—Quelle est donc cette épreuve, mademoiselle?
—Oh! la plus douloureuse que le coeur d'une fiancée puisse recevoir de la part d'un père bien-aimé...
—Expliquez-vous, je vous prie, mademoiselle!
—Vous aviez sans doute entendu parler de mon prochain mariage avec M. Jean-Charles Lormier?
—Oui, c'est mon ami Jean-Charles lui-même qui me l'a annoncé.
—Eh bien! mon père s'oppose formellement à ce mariage.
—Que me dites-vous là, mademoiselle?...
—Oui, M. le curé, mon père s'oppose à ce mariage parce que, dit-il, M. Jean-Charles Lormier n'est qu'un habitant; et il veut que j'épouse M. Victor Lormier, parce que ce dernier est un professionnel...

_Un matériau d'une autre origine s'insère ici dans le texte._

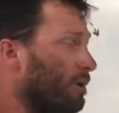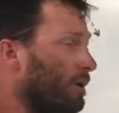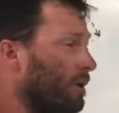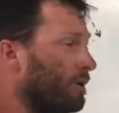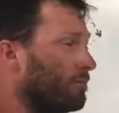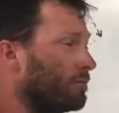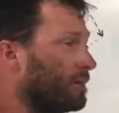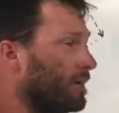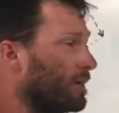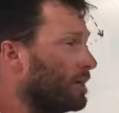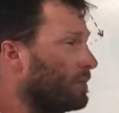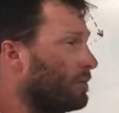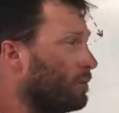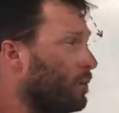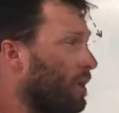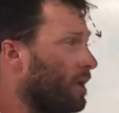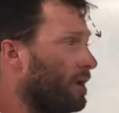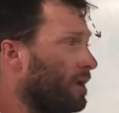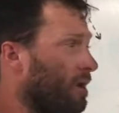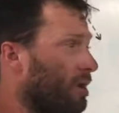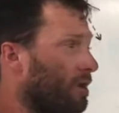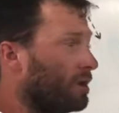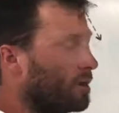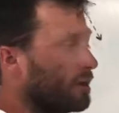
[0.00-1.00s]
went from like
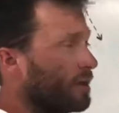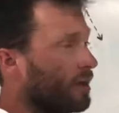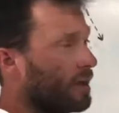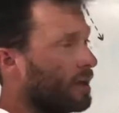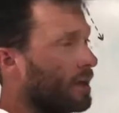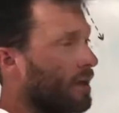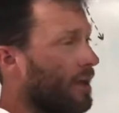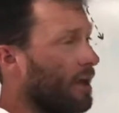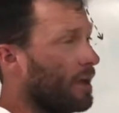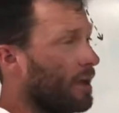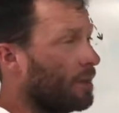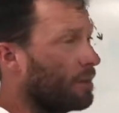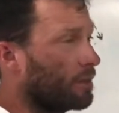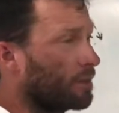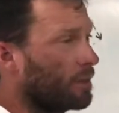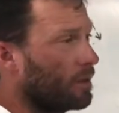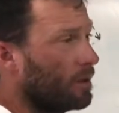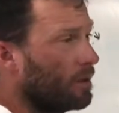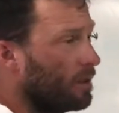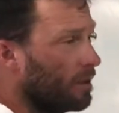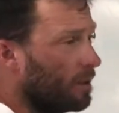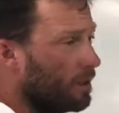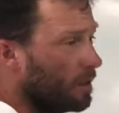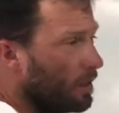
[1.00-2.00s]
20th to like
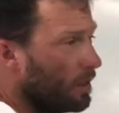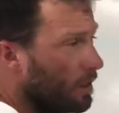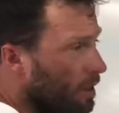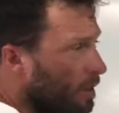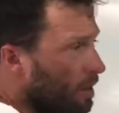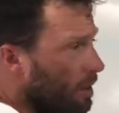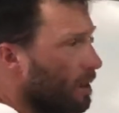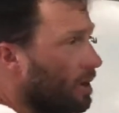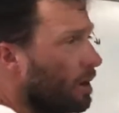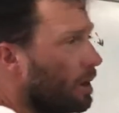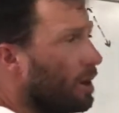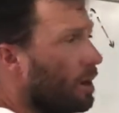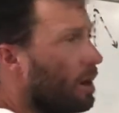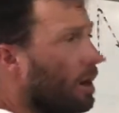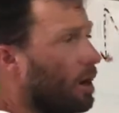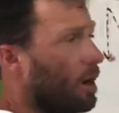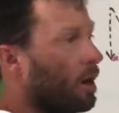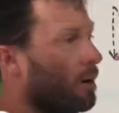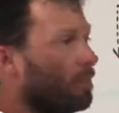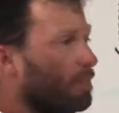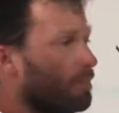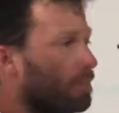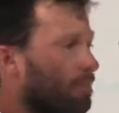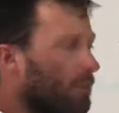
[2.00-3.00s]

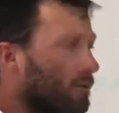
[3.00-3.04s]
8th.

Ces mots blessèrent profondément le coeur si délicat du prêtre; mais, voulant cacher l'émotion qu'il éprouvait et se donner un peu de contenance, il se leva et fit semblant d'éternuer. Ce petit exercice lui permit de dissimuler le dégoût que le nom de Victor lui avait probablement inspiré.
—Je viens vous prier de me dire, M. le curé, reprit Corinne, si je puis épouser M. Jean-Charles contre la volonté de mon père?